The perl script above weighs in at 1996 meaningful characters. I wasn’t going for concise, I was going for readable/commented. I’m sure it could be produced in half the size if that was the goal. The bash script comes in at 784 meaningful characters and it really couldn’t be written much more compact. Had I attempted to make the bash script offer the functionality that the perl script is now offering it would have taken infinitely more effort on my part. The bash script would’ve weighed in at more than double the length of the perl script. The bash script wouldn’t be portable, unless you added in endless case statements to support other Unix/Linux/GNU systems. The final reason that you shouldn’t extend bash scripts into the world of processing: the shell script takes 4 times as long to parse a file.

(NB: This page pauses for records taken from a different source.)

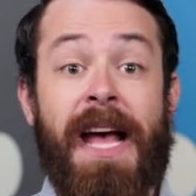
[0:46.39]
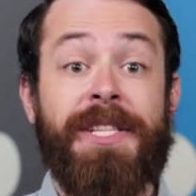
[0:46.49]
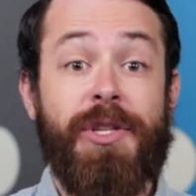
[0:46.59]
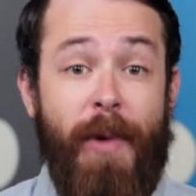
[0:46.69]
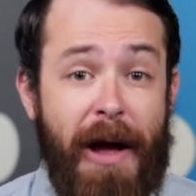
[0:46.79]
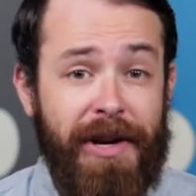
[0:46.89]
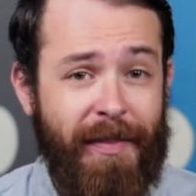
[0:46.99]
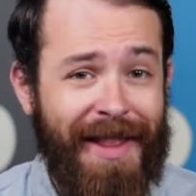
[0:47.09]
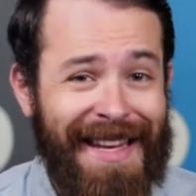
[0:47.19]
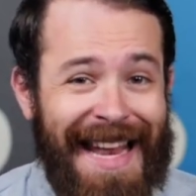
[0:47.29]
and
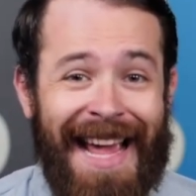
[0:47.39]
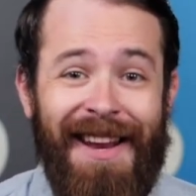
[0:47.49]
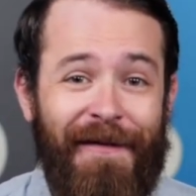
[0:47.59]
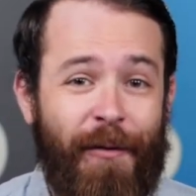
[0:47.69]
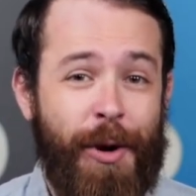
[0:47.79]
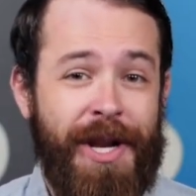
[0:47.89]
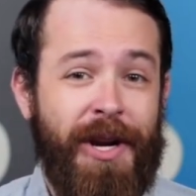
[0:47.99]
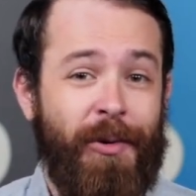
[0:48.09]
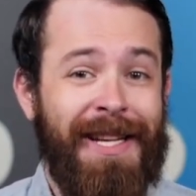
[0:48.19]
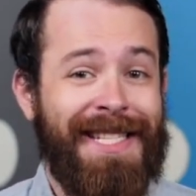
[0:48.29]
surrounded by the negative 40
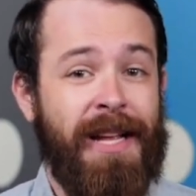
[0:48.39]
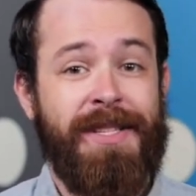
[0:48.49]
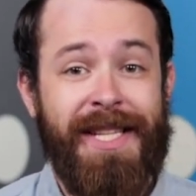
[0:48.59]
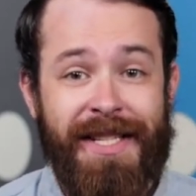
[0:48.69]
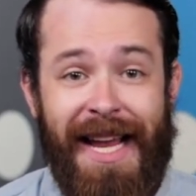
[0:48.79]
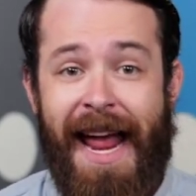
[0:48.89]
degrees Celsius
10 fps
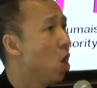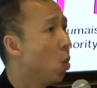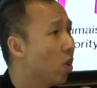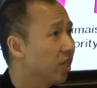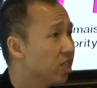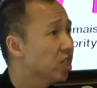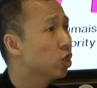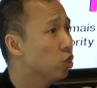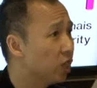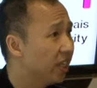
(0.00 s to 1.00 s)
what does
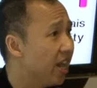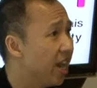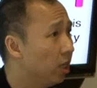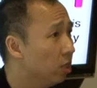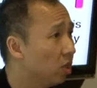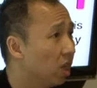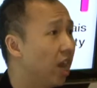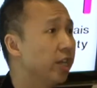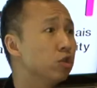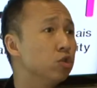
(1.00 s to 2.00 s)
good care look
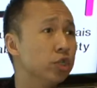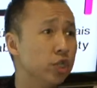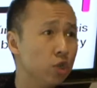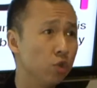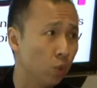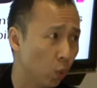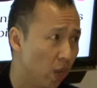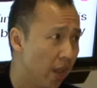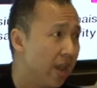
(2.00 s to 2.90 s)
like to you?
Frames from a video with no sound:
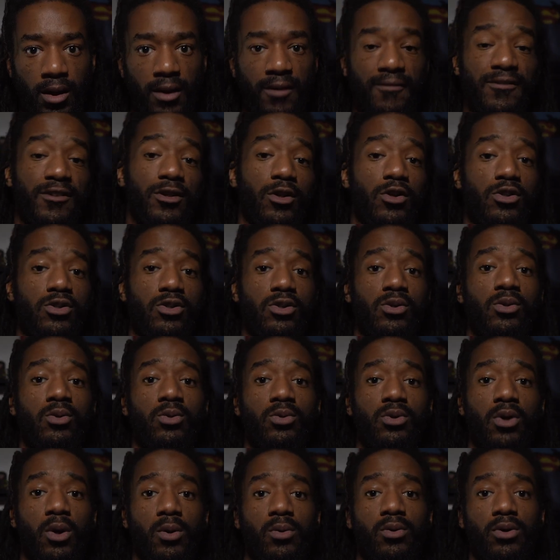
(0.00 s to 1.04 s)
For those of you
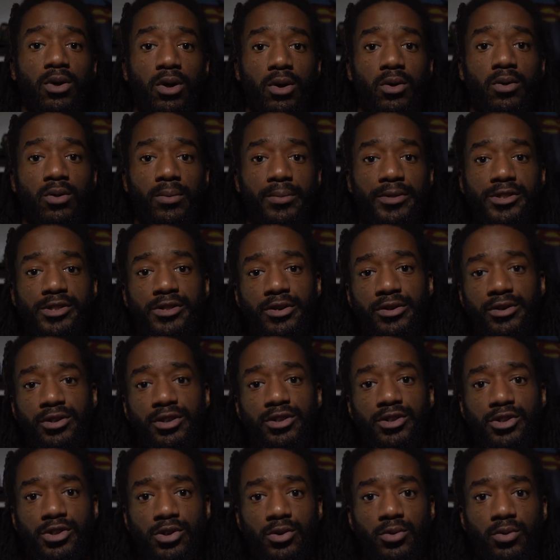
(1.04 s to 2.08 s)
who don't know,
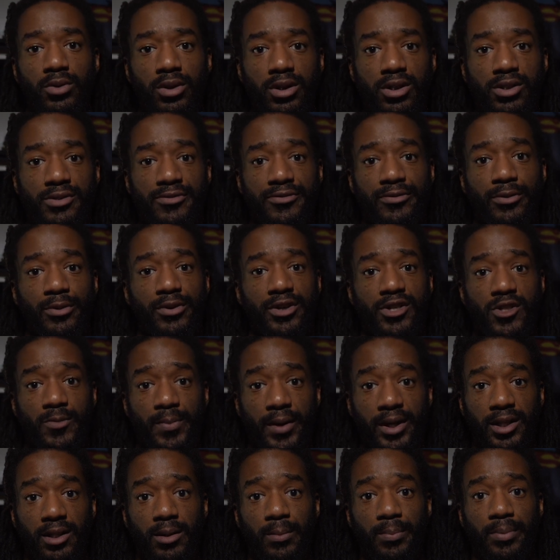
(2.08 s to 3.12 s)
maternity shoot is for
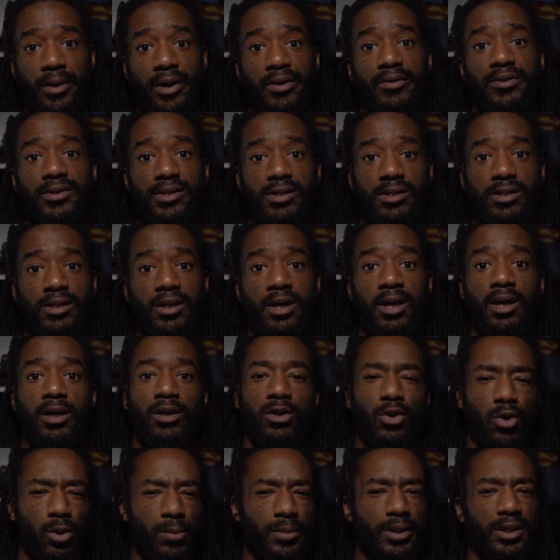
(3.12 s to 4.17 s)
expecting parents.
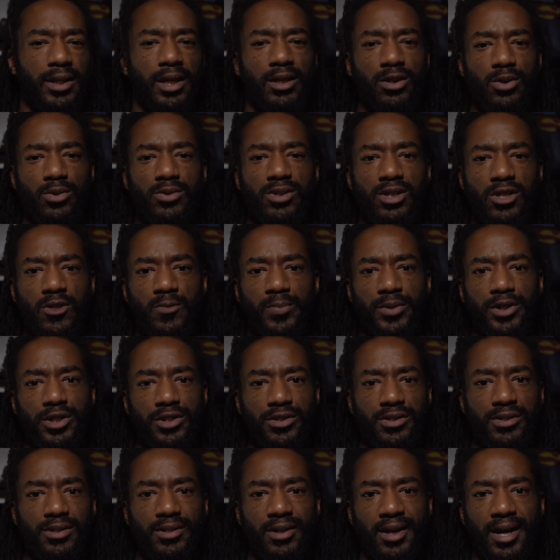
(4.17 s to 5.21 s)
Normally they use these
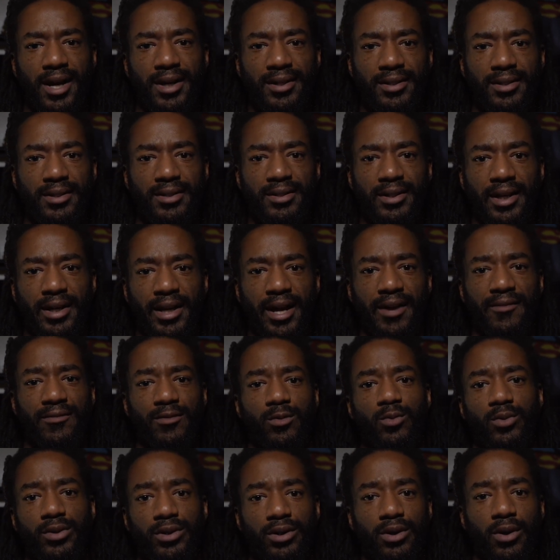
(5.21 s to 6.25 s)
pictures to kind of let
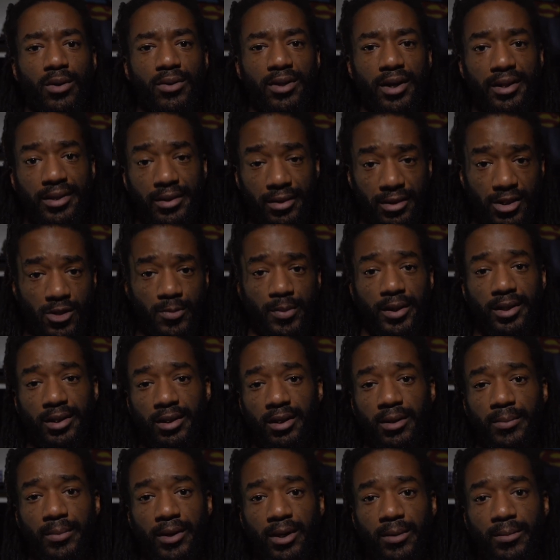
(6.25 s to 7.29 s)
everyone know that they're
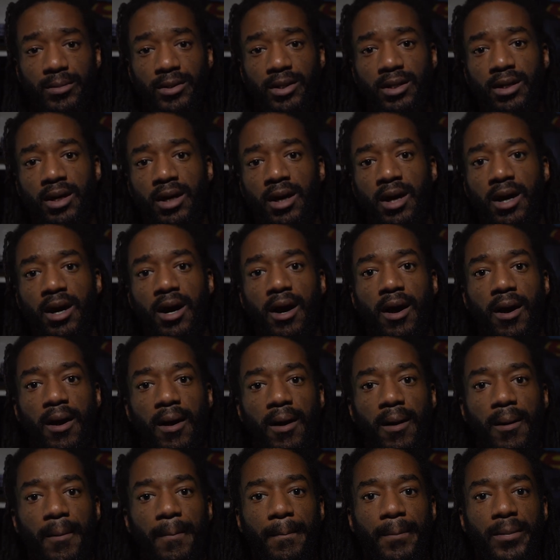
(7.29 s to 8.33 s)
expecting a baby.
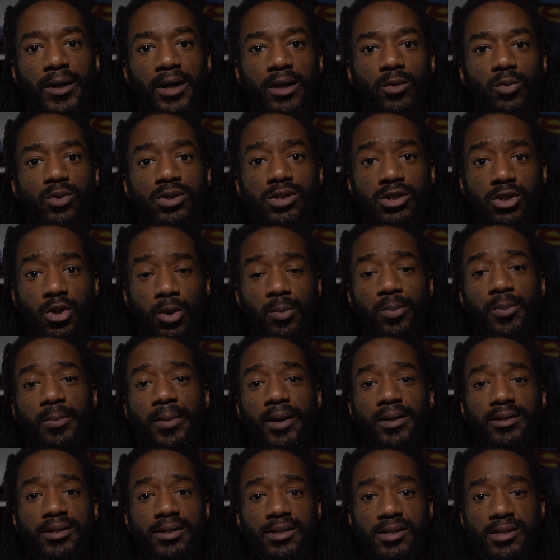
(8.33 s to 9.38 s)
But what's dope
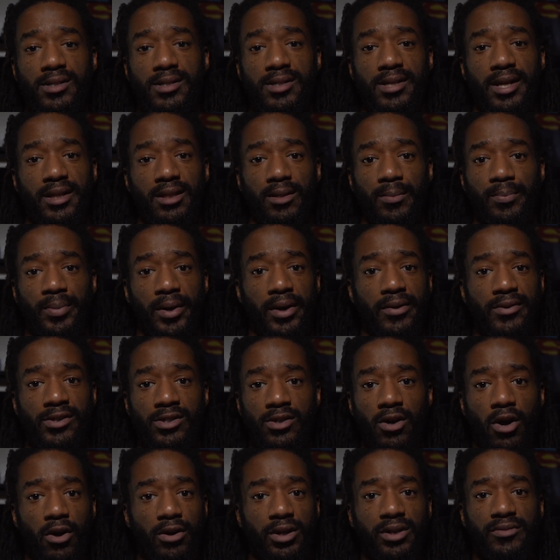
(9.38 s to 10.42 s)
about this is that the
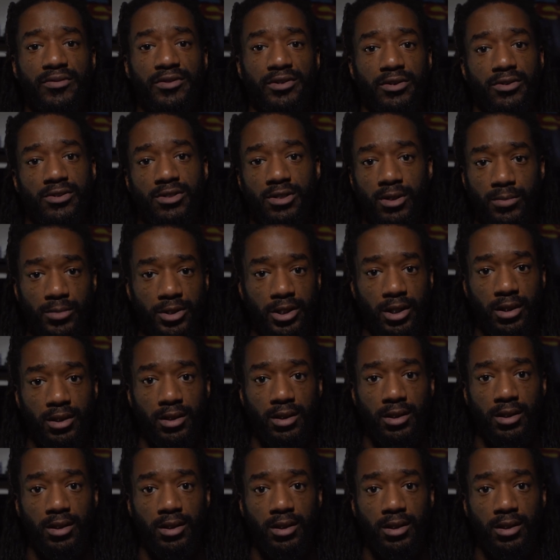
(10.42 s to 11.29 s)
parents aren't even your subject.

Behold, the perl is mightier than the bash when scripting:
[ryan@www www]# ls -l data/log
-rw-r--r-- 1 ryan ryan 455689591 2009-10-08 22:10 data/log
[ryan@www www]# wc -l data/log
1995175 data/log
[ryan@www www]# time ./ipmolest -c -f data/log > output
real 0m34.518s
user 0m33.375s
sys 0m0.636s
[ryan@www www]# time ./unique_addresses -c -f data/log > outputtoo
real 2m21.330s
user 2m23.667s
sys 0m1.613s
[ryan@www www]#
As you can see, it took the perl script 34 seconds to process the ~2 million line, 455MB, file and it took the bash script more than 4 times as long.
Okay, on to other interesting things. The perl script has some portions that are comment worthy, let’s go over those now.
Here is a handy way to have your perl script accept data that is piped to it:
# Check for STDIN - is someone piping data into this script?
$pipe = IO::Select->new();
$pipe->add(\*STDIN);
if ($pipe->can_read(.5)){
while(<>){}
}
Another handy snippet is this bit that will create an array containing the keys of a hash sorted by the key’s values.
@sorted_ips = sort { $ips{$a} <=> $ips{$b} } keys %ips;
That’s all for this post.
Ryan